Barbara Armacost is a professor of Law at the UVa School of Law, where she has taught since 1992. She has a JD from the UVa School of Law and a Masters in Theological Studies from Regent College, University of British Columbia.
Katherine Arnup, author of “I don’t have time for this!” A Compassionate Guide to Caring for Your Parents and Yourself, is a writer, hospice volunteer, and retired university professor from Ottawa, Canada. She is passionate about bringing conversations about death and dying into the public sphere.
Bert Ashe, author of Twisted: My Dreadlock Chronicles, studies and teaches contemporary American literature and culture as associate professor of English and American studies at the University of Richmond.
Betsy Ashton is the author of the Mad Max Mystery series, which includes the books Uncharted Territory and Mad Max: Unintended Consequences. She is the president of the statewide Virginia Writers Club.

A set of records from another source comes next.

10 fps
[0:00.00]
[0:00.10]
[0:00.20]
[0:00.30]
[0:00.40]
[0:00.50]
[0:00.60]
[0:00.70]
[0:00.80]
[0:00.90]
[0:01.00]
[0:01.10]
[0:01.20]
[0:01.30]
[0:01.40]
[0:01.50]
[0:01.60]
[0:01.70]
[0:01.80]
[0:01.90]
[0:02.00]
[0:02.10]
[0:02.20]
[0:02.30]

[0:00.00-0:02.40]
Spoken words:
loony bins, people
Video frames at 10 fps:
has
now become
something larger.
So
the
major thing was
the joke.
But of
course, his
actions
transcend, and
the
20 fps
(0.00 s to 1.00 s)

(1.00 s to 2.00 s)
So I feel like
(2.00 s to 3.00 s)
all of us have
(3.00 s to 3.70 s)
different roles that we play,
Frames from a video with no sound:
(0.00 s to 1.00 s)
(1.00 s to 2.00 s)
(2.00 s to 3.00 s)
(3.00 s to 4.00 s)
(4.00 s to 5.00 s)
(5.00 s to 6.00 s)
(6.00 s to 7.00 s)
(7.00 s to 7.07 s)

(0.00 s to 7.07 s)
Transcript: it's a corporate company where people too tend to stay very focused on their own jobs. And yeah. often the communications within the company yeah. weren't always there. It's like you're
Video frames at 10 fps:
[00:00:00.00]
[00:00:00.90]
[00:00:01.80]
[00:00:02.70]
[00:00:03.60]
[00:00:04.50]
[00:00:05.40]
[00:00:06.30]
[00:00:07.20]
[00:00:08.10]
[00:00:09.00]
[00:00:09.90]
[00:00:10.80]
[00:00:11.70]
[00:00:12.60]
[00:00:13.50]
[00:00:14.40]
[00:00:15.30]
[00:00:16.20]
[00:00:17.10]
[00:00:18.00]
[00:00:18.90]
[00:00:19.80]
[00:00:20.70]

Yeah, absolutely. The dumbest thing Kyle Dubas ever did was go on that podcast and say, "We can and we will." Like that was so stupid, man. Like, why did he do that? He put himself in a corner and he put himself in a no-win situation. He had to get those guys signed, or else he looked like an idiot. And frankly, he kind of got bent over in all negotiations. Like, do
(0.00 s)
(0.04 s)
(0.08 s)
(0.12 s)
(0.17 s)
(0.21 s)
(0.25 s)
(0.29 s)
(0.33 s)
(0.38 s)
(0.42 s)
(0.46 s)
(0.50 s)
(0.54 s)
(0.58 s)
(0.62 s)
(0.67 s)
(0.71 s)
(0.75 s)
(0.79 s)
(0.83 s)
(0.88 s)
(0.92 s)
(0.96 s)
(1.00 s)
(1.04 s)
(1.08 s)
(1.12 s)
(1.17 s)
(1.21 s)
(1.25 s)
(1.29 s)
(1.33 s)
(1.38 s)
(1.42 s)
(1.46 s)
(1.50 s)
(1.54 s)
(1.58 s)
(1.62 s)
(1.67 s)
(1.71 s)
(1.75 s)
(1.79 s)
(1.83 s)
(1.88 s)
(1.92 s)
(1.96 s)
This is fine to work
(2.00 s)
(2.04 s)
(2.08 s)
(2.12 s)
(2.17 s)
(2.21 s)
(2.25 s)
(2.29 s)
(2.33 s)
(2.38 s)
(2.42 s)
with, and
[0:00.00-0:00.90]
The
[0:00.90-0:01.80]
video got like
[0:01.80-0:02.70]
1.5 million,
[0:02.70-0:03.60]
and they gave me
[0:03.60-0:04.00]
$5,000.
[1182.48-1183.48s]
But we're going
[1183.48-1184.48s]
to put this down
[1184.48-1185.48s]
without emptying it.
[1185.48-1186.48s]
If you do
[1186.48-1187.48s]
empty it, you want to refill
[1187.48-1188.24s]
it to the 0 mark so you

Rick Atkinson is the author of The Guns at Last Light: The War in Western Europe, 1944-1945, the final volume of his Liberation Trilogy, a narrative history of the U.S. military’s role in the liberation of Europe in World War II. Among his many awards are a 2003 Pulitzer Prize for history for the first volume, An Army At Dawn, a 1999 Pulitzer Prize for public service in journalism, and a 1982 Pulitzer Prize for national reporting in journalism.
Jim Auchmutey, author of The Class of ’65, covered the South for almost three decades with The Atlanta Journal-Constitution. He was twice named the Cox Newspapers Writer of the Year. He is also co-author of two cookbooks and has won a James Beard Foundation award for his food writing.
E.A. Aymar, author of You’re As Good As Dead, is a monthly columnist for the Washington Independent Review of Books, and a member of the International Thriller Writers, Mystery Writers of America and Sisters in Crime. His short fiction and essays have appeared in numerous publications.